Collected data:
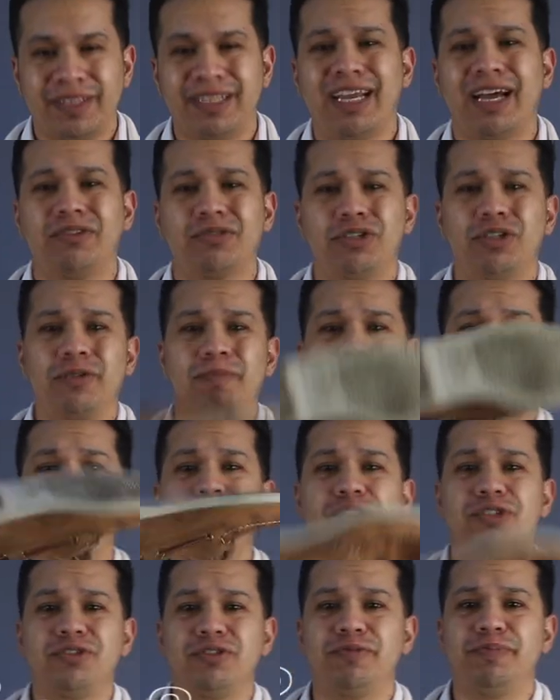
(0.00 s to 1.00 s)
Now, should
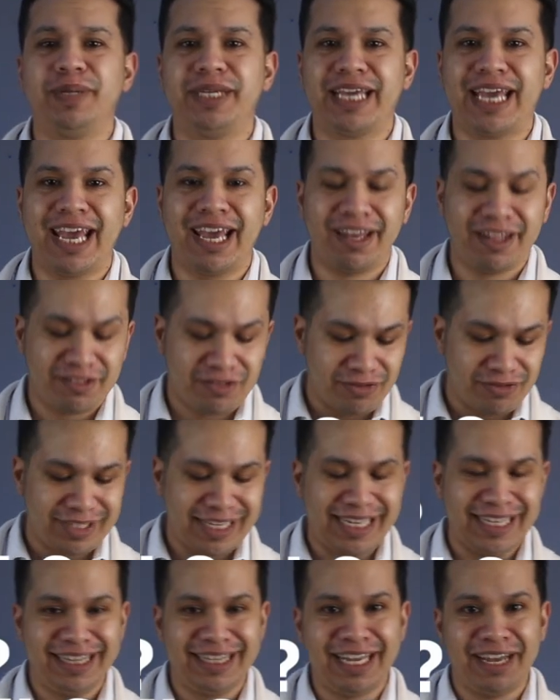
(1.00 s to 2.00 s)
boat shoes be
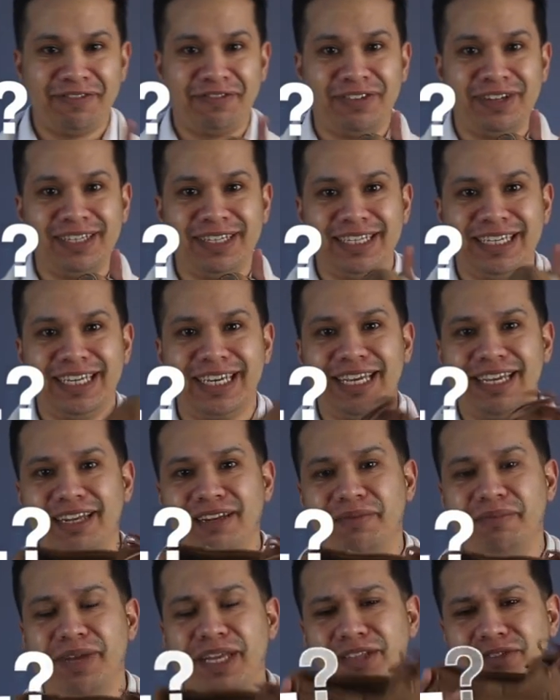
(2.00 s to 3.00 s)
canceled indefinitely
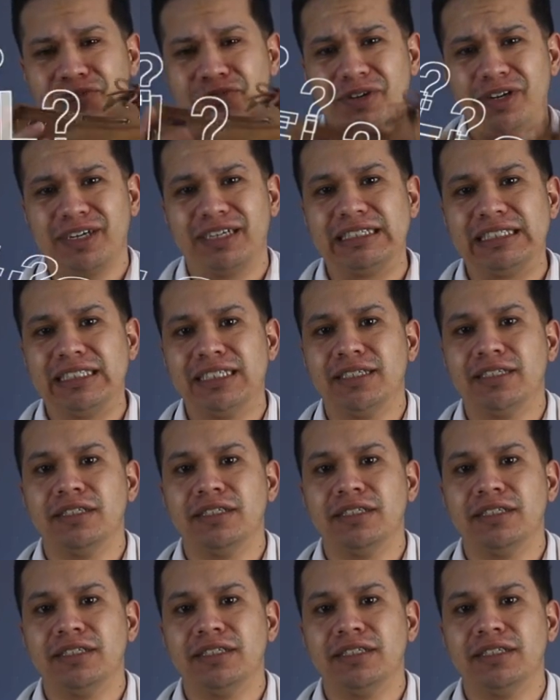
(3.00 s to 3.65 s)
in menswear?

→ **Aim of the exercise**
Write out all of the data above exactly, without any of its pictures.

→ **Solved exercise**
(0.00 s to 1.00 s)
Now, should
(1.00 s to 2.00 s)
boat shoes be
(2.00 s to 3.00 s)
canceled indefinitely
(3.00 s to 3.65 s)
in menswear?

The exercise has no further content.